▶ _Task prompt_
A partial copy is required: transcribe exactly the lines from the one containing "[2:37.69-2:37.90]" through the last line below, without any pictures.

(Records contained in a dataset)
BEGIN

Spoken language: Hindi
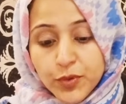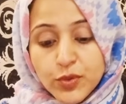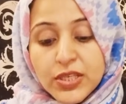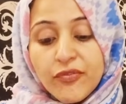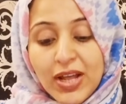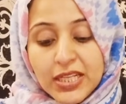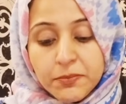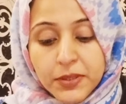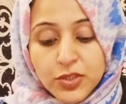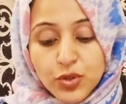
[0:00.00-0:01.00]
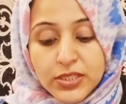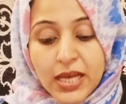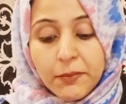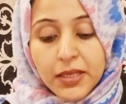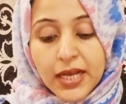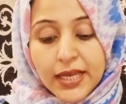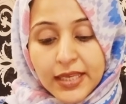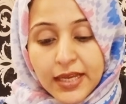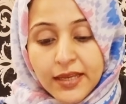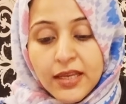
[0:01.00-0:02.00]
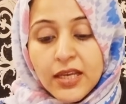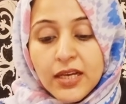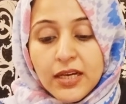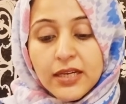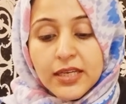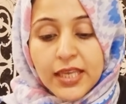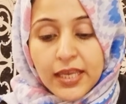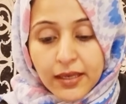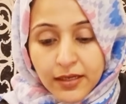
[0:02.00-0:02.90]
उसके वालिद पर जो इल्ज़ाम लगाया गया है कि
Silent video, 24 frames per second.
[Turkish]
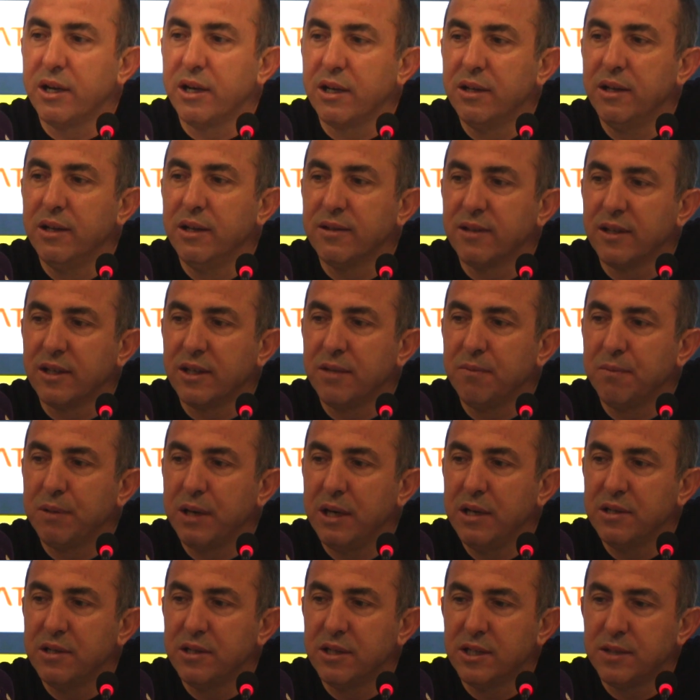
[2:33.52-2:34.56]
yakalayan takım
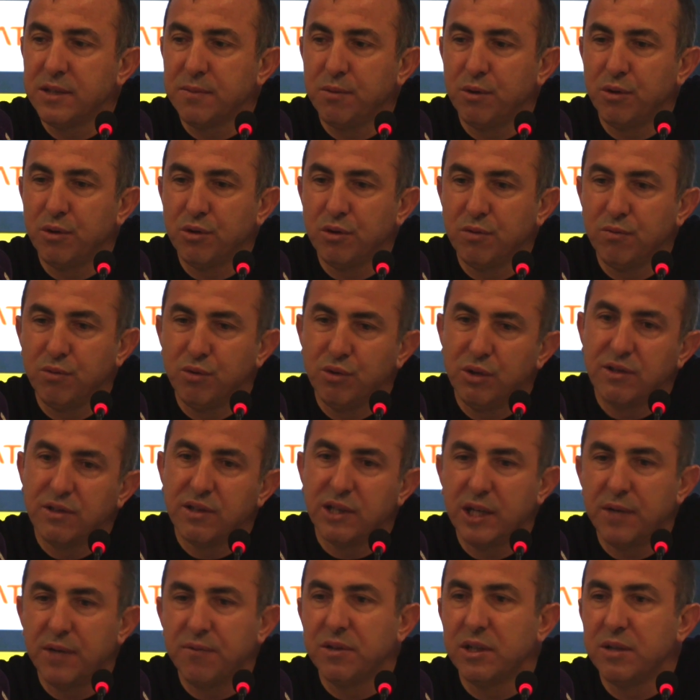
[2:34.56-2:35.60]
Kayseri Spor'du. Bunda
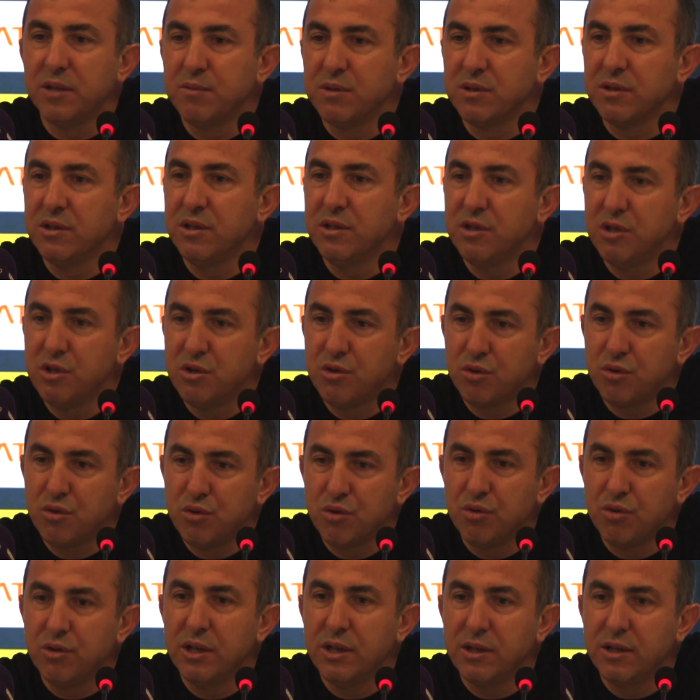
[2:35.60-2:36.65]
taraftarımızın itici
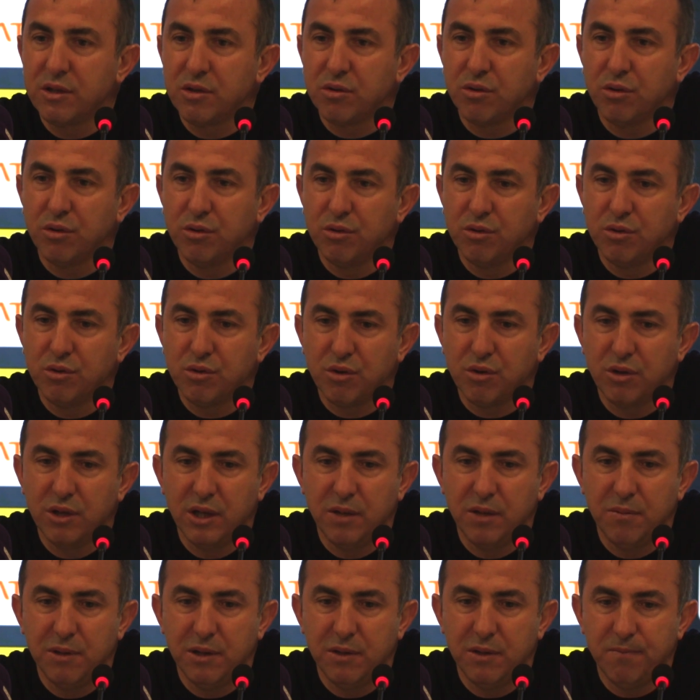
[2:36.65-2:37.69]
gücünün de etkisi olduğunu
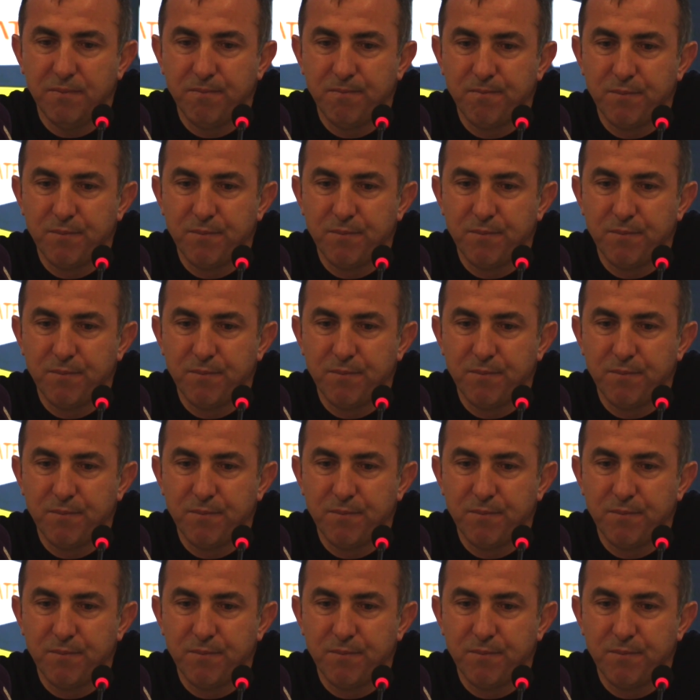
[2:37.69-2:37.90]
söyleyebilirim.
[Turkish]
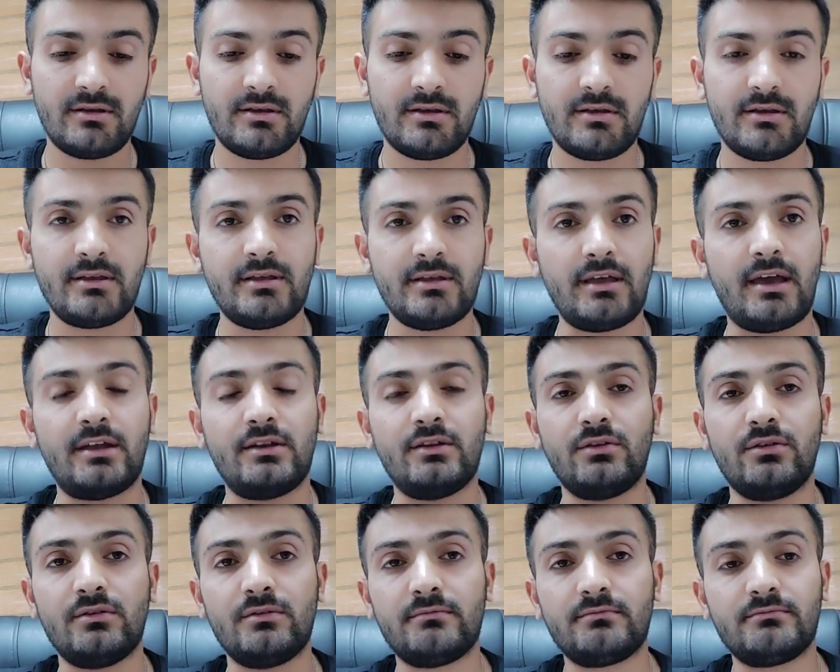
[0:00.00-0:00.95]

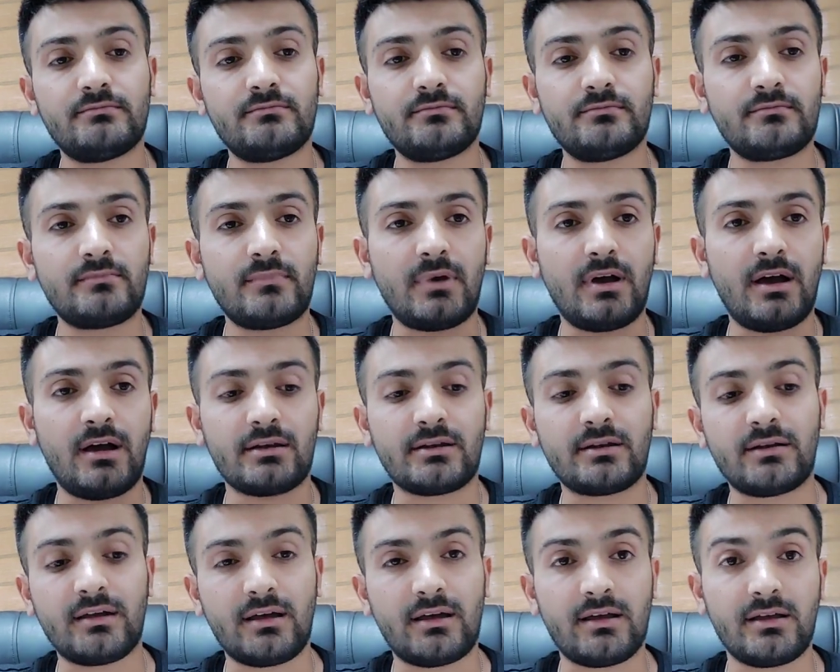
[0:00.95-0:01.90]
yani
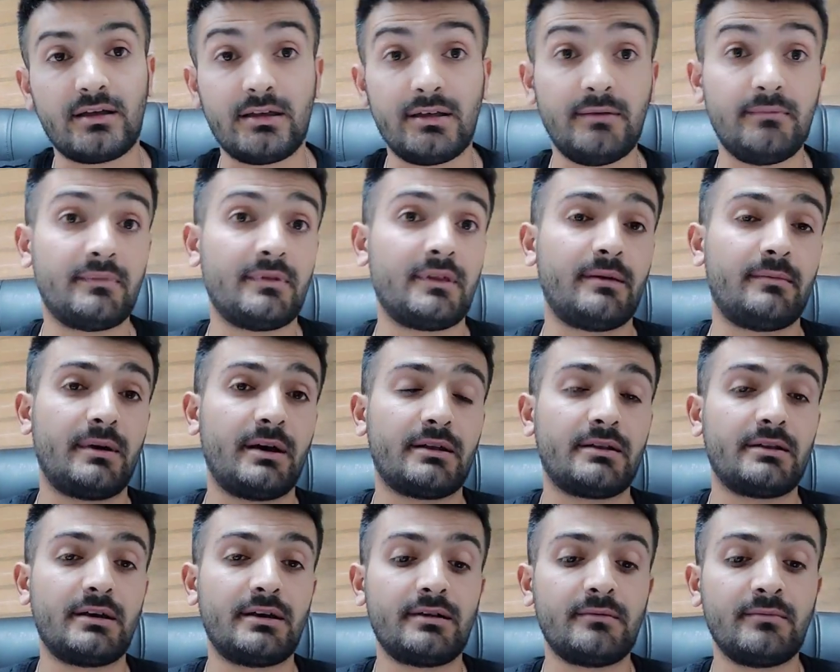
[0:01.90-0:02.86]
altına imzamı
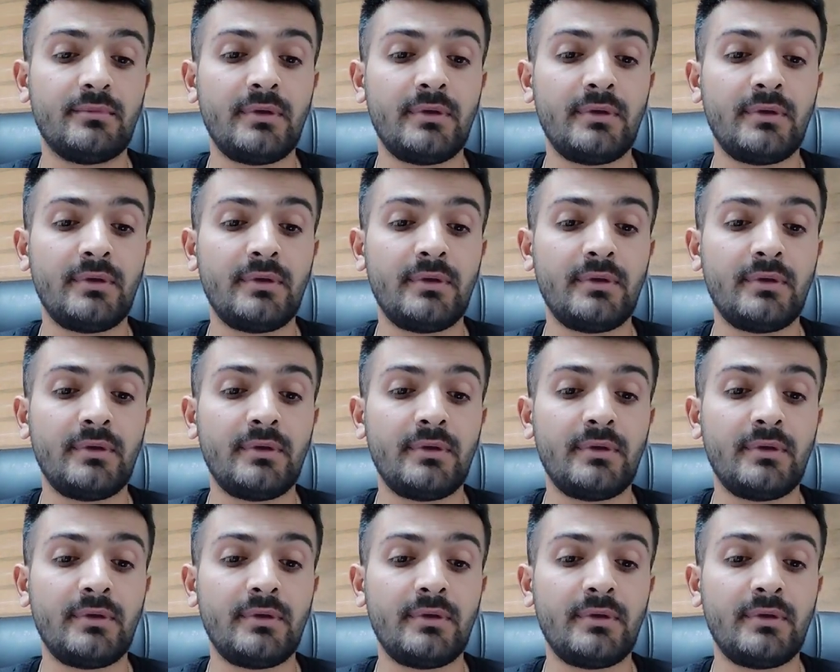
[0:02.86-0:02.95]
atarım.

END

▶ _Task solution_
[2:37.69-2:37.90]
söyleyebilirim.
[Turkish]
[0:00.00-0:00.95]

[0:00.95-0:01.90]
yani
[0:01.90-0:02.86]
altına imzamı
[0:02.86-0:02.95]
atarım.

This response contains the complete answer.